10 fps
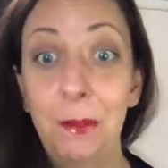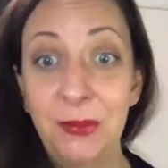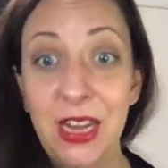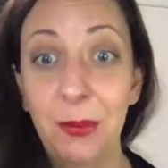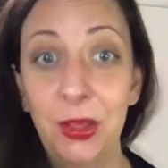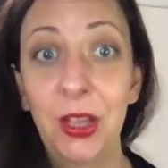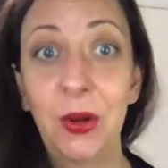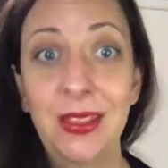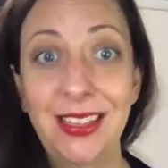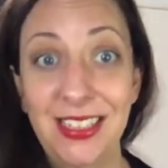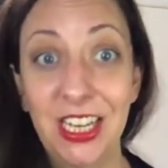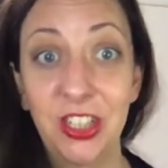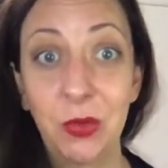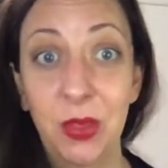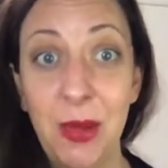down below in the
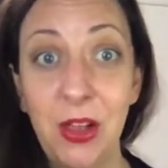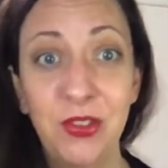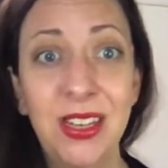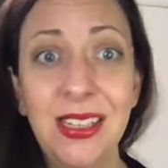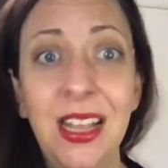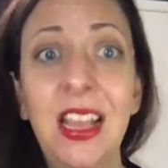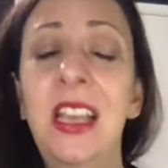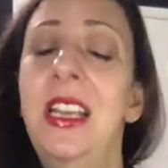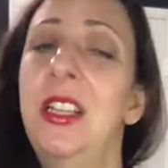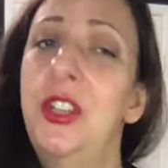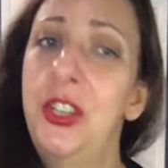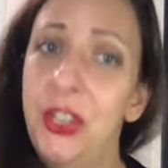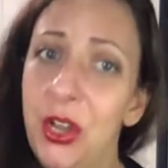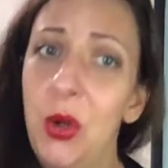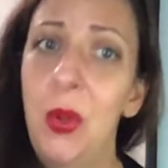section with boundaries, is
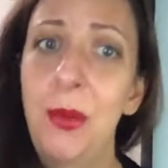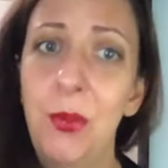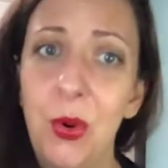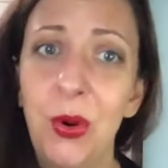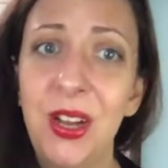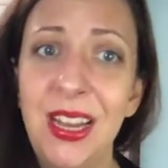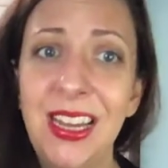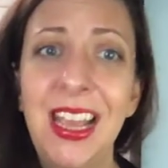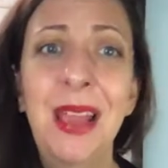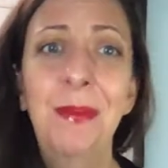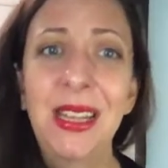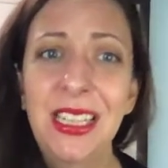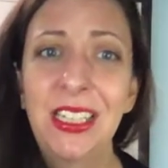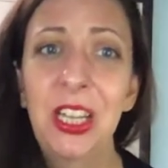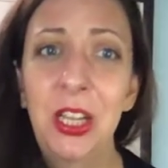so important,
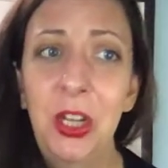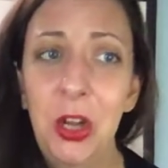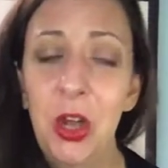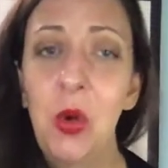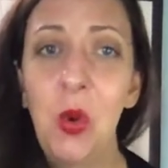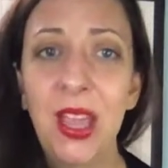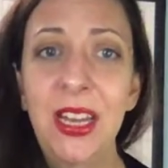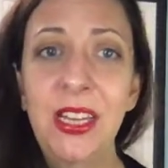because you know what?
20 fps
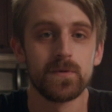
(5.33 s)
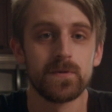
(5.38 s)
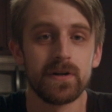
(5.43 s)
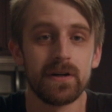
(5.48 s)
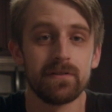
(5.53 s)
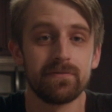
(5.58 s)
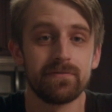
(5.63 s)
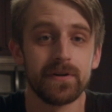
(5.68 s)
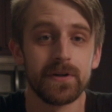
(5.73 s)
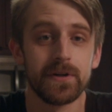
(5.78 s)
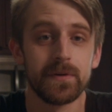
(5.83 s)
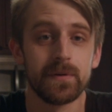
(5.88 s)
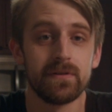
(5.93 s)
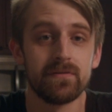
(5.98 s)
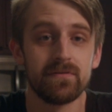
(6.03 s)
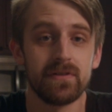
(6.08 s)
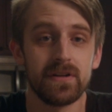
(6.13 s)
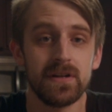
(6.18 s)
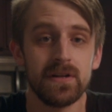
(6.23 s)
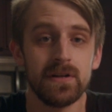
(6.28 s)
Mudre Photo
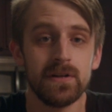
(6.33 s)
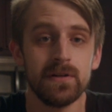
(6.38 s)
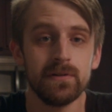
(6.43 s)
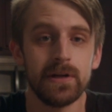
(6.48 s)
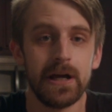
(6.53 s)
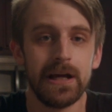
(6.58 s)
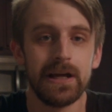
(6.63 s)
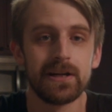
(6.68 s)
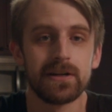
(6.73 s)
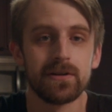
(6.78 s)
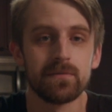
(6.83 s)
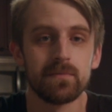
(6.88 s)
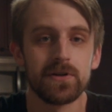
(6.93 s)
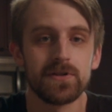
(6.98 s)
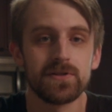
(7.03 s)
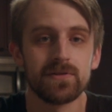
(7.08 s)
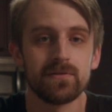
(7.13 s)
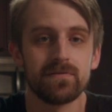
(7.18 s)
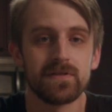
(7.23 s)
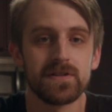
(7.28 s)
and Video, a
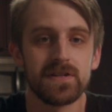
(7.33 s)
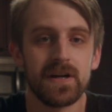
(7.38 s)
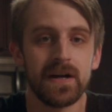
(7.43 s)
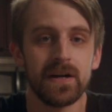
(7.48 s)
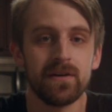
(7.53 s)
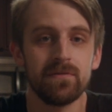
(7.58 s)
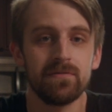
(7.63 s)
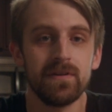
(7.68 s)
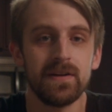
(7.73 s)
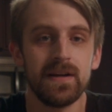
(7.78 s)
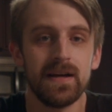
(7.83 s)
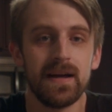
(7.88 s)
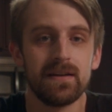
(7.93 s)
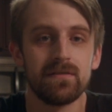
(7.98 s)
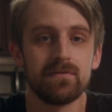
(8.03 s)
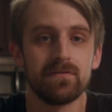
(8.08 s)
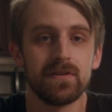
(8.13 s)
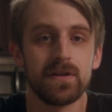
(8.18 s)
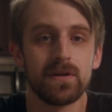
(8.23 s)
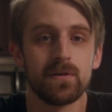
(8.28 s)
commercial photography
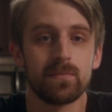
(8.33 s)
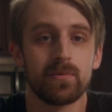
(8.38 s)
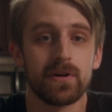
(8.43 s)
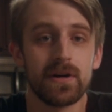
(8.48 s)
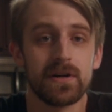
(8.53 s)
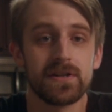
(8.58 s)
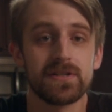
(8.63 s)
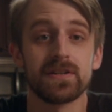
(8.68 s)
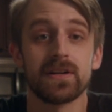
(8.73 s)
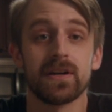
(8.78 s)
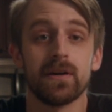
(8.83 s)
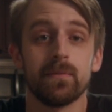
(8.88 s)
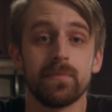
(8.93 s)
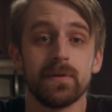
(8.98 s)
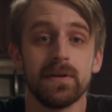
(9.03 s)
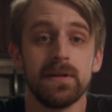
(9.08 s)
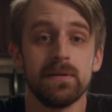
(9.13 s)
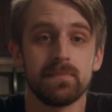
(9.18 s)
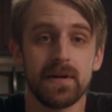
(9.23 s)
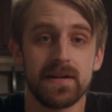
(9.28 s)
and video production
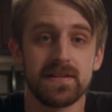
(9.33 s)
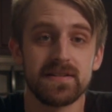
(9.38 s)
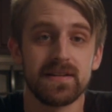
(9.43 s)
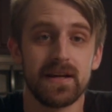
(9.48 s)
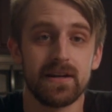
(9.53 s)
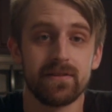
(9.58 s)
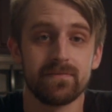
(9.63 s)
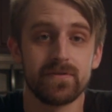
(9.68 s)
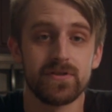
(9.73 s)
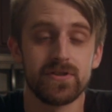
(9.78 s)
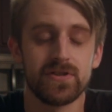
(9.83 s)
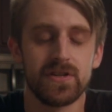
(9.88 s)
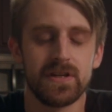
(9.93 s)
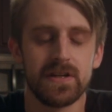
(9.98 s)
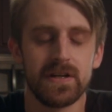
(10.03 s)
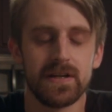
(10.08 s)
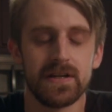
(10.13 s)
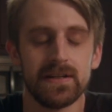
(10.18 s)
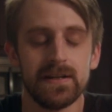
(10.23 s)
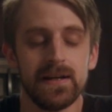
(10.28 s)
company based out of
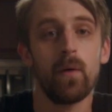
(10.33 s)
Virginia.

-- PROMPT --
Return the whole of the material above exactly, with no picture carried over.

-- WRITTEN SOLUTION --
10 fps
down below in the
section with boundaries, is
so important,
because you know what?
20 fps
(5.33 s)
(5.38 s)
(5.43 s)
(5.48 s)
(5.53 s)
(5.58 s)
(5.63 s)
(5.68 s)
(5.73 s)
(5.78 s)
(5.83 s)
(5.88 s)
(5.93 s)
(5.98 s)
(6.03 s)
(6.08 s)
(6.13 s)
(6.18 s)
(6.23 s)
(6.28 s)
Mudre Photo
(6.33 s)
(6.38 s)
(6.43 s)
(6.48 s)
(6.53 s)
(6.58 s)
(6.63 s)
(6.68 s)
(6.73 s)
(6.78 s)
(6.83 s)
(6.88 s)
(6.93 s)
(6.98 s)
(7.03 s)
(7.08 s)
(7.13 s)
(7.18 s)
(7.23 s)
(7.28 s)
and Video, a
(7.33 s)
(7.38 s)
(7.43 s)
(7.48 s)
(7.53 s)
(7.58 s)
(7.63 s)
(7.68 s)
(7.73 s)
(7.78 s)
(7.83 s)
(7.88 s)
(7.93 s)
(7.98 s)
(8.03 s)
(8.08 s)
(8.13 s)
(8.18 s)
(8.23 s)
(8.28 s)
commercial photography
(8.33 s)
(8.38 s)
(8.43 s)
(8.48 s)
(8.53 s)
(8.58 s)
(8.63 s)
(8.68 s)
(8.73 s)
(8.78 s)
(8.83 s)
(8.88 s)
(8.93 s)
(8.98 s)
(9.03 s)
(9.08 s)
(9.13 s)
(9.18 s)
(9.23 s)
(9.28 s)
and video production
(9.33 s)
(9.38 s)
(9.43 s)
(9.48 s)
(9.53 s)
(9.58 s)
(9.63 s)
(9.68 s)
(9.73 s)
(9.78 s)
(9.83 s)
(9.88 s)
(9.93 s)
(9.98 s)
(10.03 s)
(10.08 s)
(10.13 s)
(10.18 s)
(10.23 s)
(10.28 s)
company based out of
(10.33 s)
Virginia.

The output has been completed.